:: BRIEF ::
Within the records below is a range that opens at the line with "[0:03.48-0:04.35]" and closes at the line with "Lip reading: And". Return that range word for word, both ends included, and only that range.

:: DATASET ::
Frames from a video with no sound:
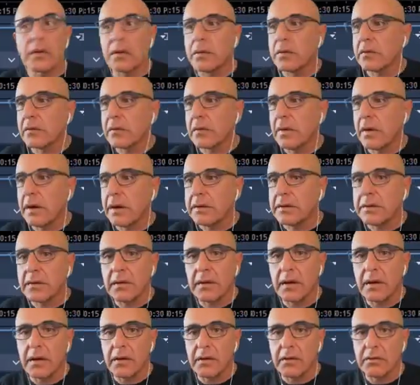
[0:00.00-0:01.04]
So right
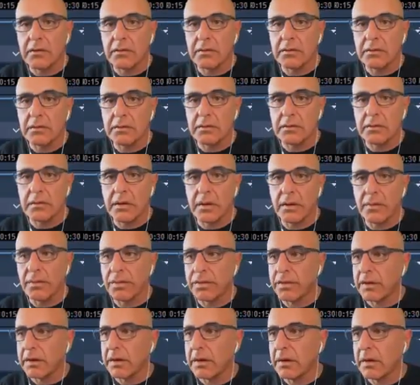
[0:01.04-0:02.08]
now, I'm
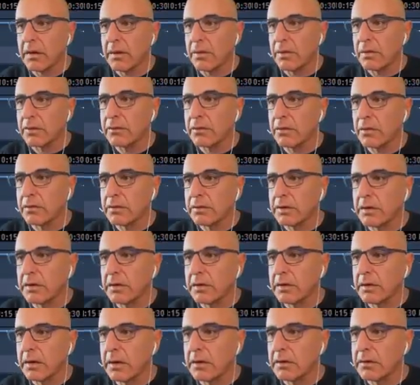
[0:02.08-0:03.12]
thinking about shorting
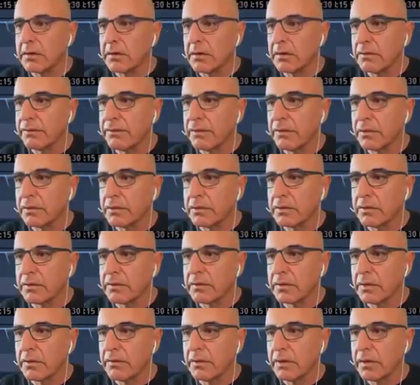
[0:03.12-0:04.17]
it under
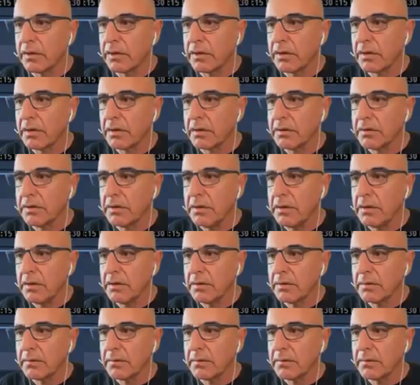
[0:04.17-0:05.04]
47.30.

---

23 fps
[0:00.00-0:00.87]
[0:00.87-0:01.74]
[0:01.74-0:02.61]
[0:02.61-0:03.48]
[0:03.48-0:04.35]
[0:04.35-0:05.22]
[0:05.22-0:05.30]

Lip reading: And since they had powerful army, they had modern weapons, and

:: REPLY TO THE EXERCISE ::
[0:03.48-0:04.35]
[0:04.35-0:05.22]
[0:05.22-0:05.30]

Lip reading: And since they had powerful army, they had modern weapons, and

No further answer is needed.